CrossMods, which are only sold with land as real property, are eligible for financing under the same conventional loan terms as site-built, single-family homes through Fannie Mae and Freddie Mac. The two government-sponsored enterprises (GSEs) teamed up with the manufactured housing industry to develop and finance factory-built housing of similar quality to site-built starter homes but at a more affordable price point. While Fannie Mae has named its mortgage program MH Advantage, Freddie Mac has chosen the name CHOICEHome.
“The GSE loan programs offer a rare opportunity for the MH industry to grow from representing only 9 percent of all new home sales annually,” said Dave Busche, director of business development central region at Skyline Champion Homes. “MH finally has the chance to enter into mainstream homebuilding and really participate in the affordable housing solution.”

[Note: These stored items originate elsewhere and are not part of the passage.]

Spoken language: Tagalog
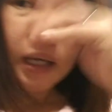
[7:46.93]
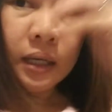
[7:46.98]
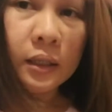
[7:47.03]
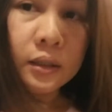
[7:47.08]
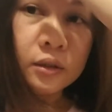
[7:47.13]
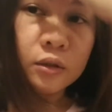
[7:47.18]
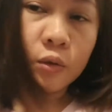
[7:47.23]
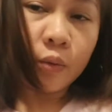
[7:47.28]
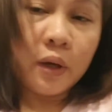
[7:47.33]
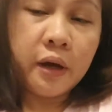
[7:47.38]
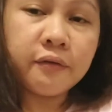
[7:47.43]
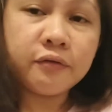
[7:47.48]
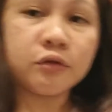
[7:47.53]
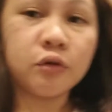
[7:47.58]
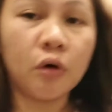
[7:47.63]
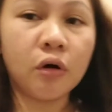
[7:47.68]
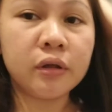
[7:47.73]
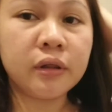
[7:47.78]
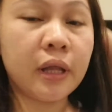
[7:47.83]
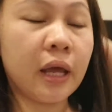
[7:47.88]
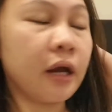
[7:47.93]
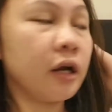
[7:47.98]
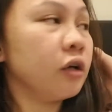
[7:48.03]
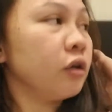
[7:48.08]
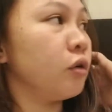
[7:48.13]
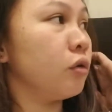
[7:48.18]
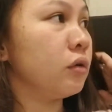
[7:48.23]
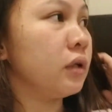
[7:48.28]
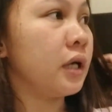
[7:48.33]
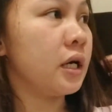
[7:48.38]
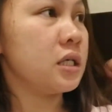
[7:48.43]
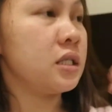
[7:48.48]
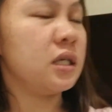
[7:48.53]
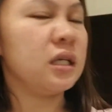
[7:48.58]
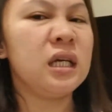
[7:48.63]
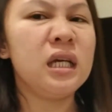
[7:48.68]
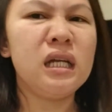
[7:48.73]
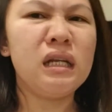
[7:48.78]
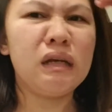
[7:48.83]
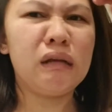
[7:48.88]
So we have to on the aircon guys, ang
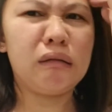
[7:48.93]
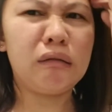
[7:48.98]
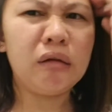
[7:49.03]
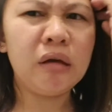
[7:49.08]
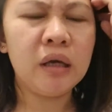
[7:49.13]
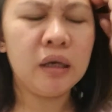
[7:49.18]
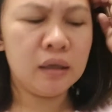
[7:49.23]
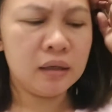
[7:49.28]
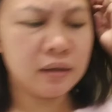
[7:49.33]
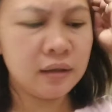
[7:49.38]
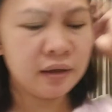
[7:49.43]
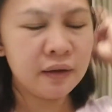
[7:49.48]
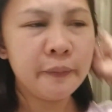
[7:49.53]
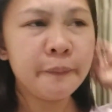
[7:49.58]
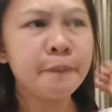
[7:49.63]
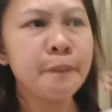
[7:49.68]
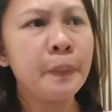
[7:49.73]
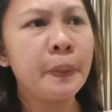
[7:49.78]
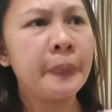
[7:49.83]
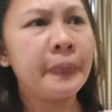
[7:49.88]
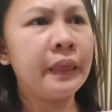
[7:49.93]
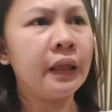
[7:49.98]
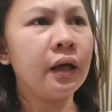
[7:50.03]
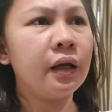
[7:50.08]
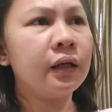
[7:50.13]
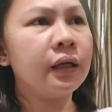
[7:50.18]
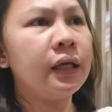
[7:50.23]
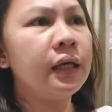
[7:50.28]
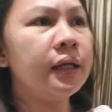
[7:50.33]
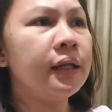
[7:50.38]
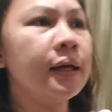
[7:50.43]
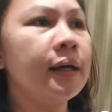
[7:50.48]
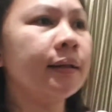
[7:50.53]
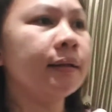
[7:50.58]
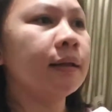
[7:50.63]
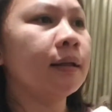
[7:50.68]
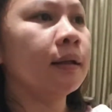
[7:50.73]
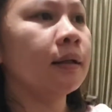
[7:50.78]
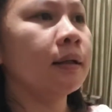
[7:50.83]
init. Eh. Ang init.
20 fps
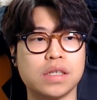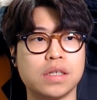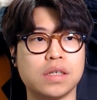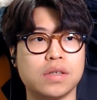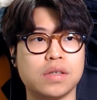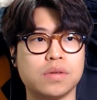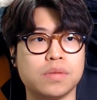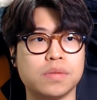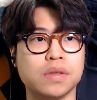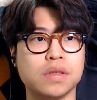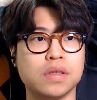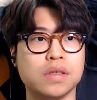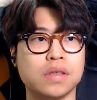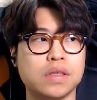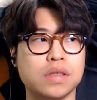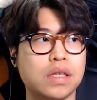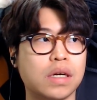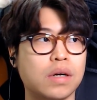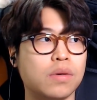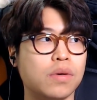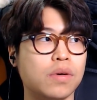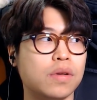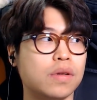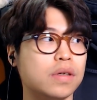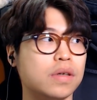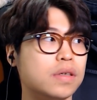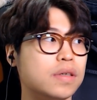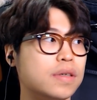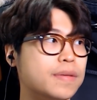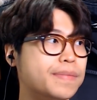있잖아요 여러분들
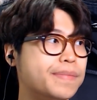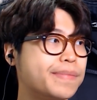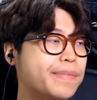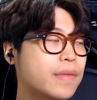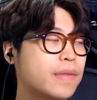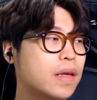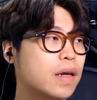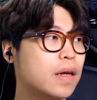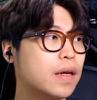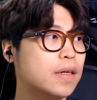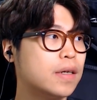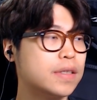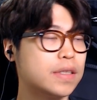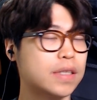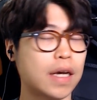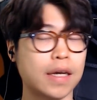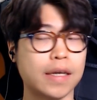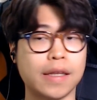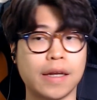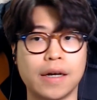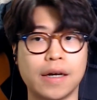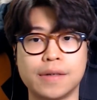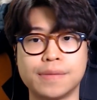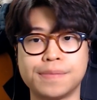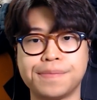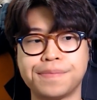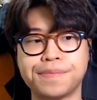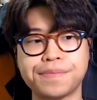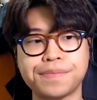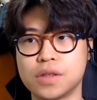스타원 그
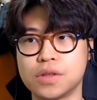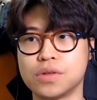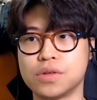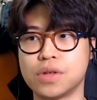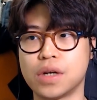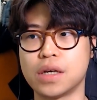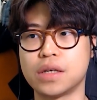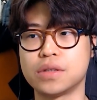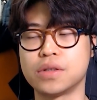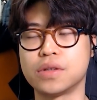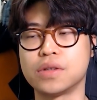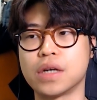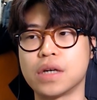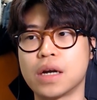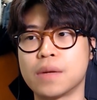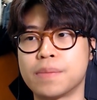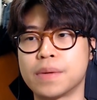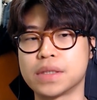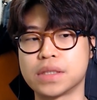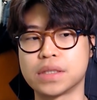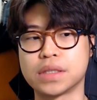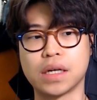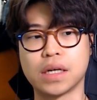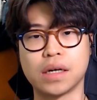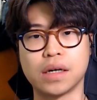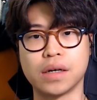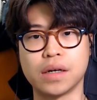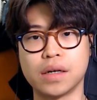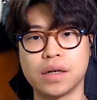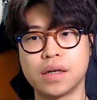사이다 그리고 여기
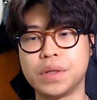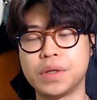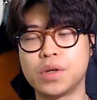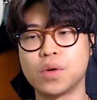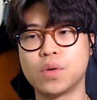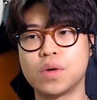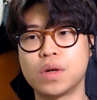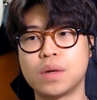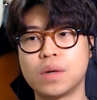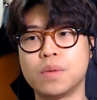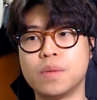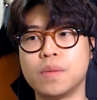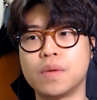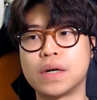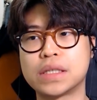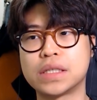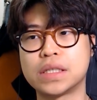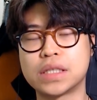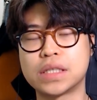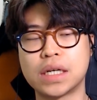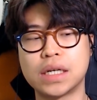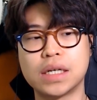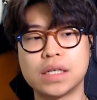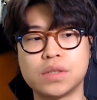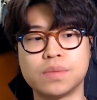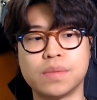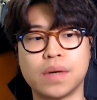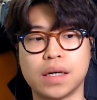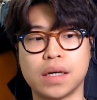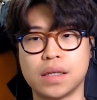알파스타 비교를 해보면 확실히
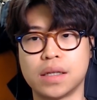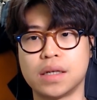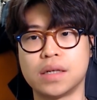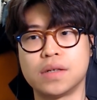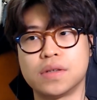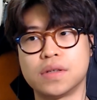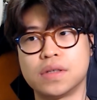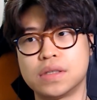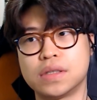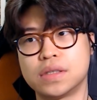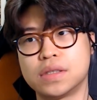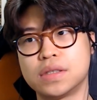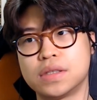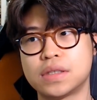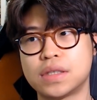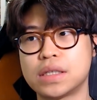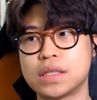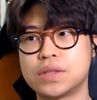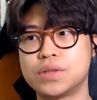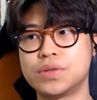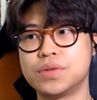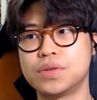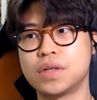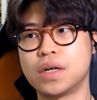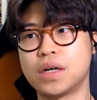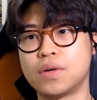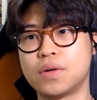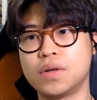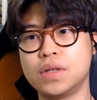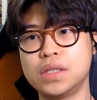차이가 좀 많이 나요
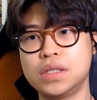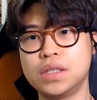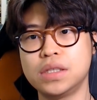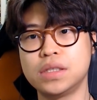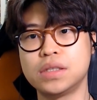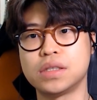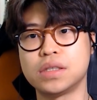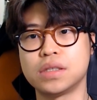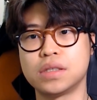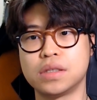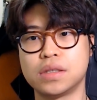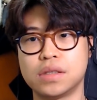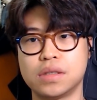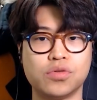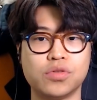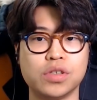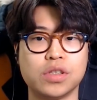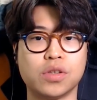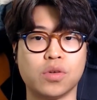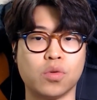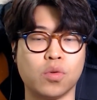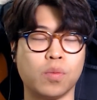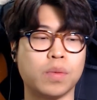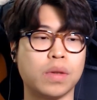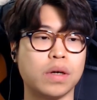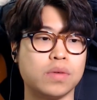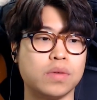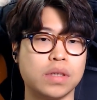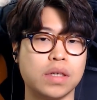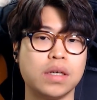스타트가 훨씬 수준이 더
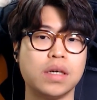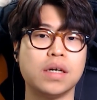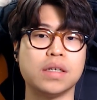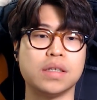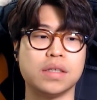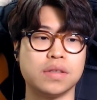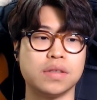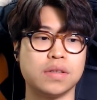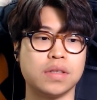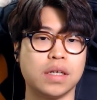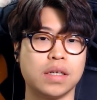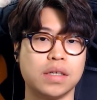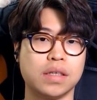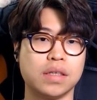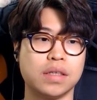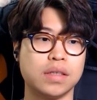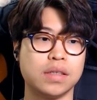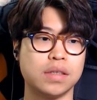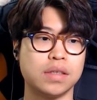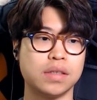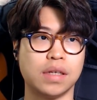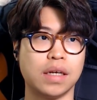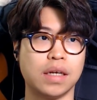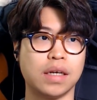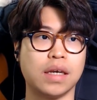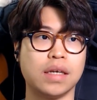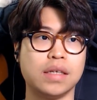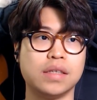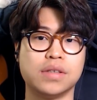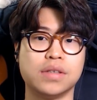높다고 생각이 드러 나는
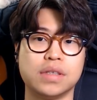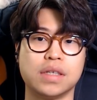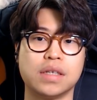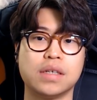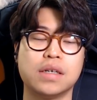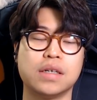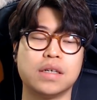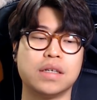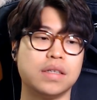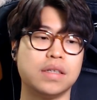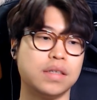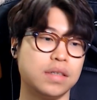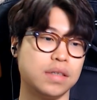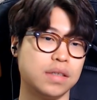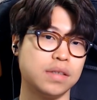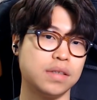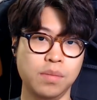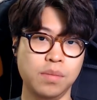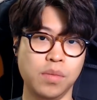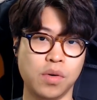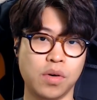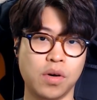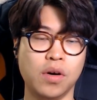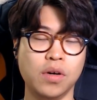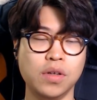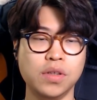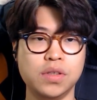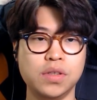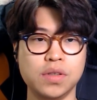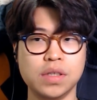내 개인적인 생각에는 뭐
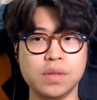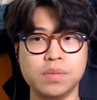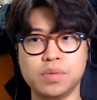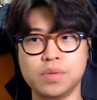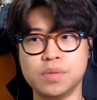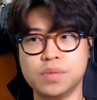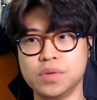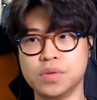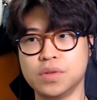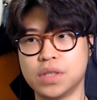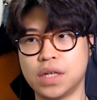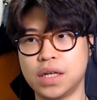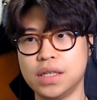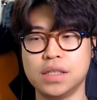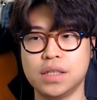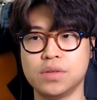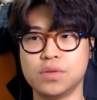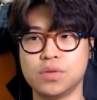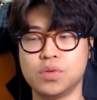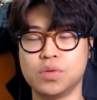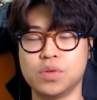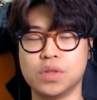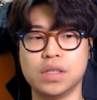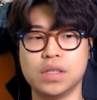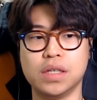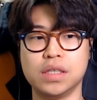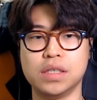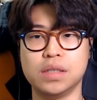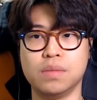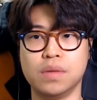컨적인 부분도 사이다도
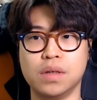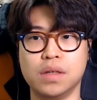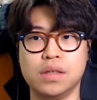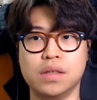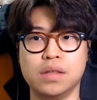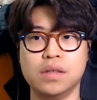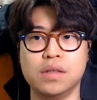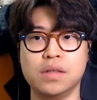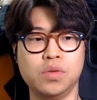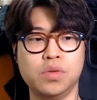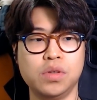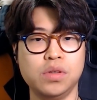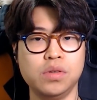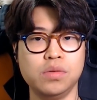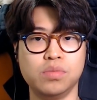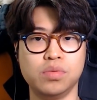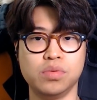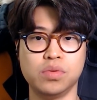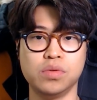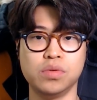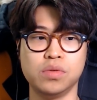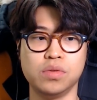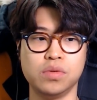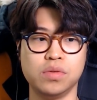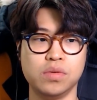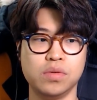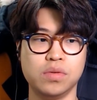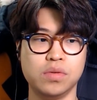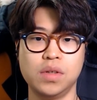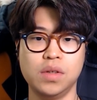좋긴 하지만 여기는
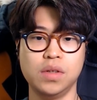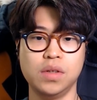무슨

“You also need a mix of FHA (Federal Housing Administration) and VA (Veterans Affairs) loan products along with the conventional loans being financed by Fannie and Freddie,” said Arp. “You can’t just offer conventional financing in a development like this. A CrossMod that qualifies under the MH Advantage or CHOICEHome programs can qualify for an FHA or VA loan. It is just less likely to make value on an appraisal, and the interest rate would be higher when compared with site-built homes. But the real difference is about $2,000 to $3,000 in added closing costs from cost surcharges such as points.”
Arp’s least expensive floor plan starts at $185,000 with no options or upgrades. The majority of homes in the development will be priced between $200,000 and $230,000. Lot size is one acre while home sizes range from 1,113 to 1,789 square feet.
“Developers choosing a subdivision model similar to production homebuilding on a typical 1/8-acre lot could probably reduce these prices by about $15,000 to $18,000,” Arp said.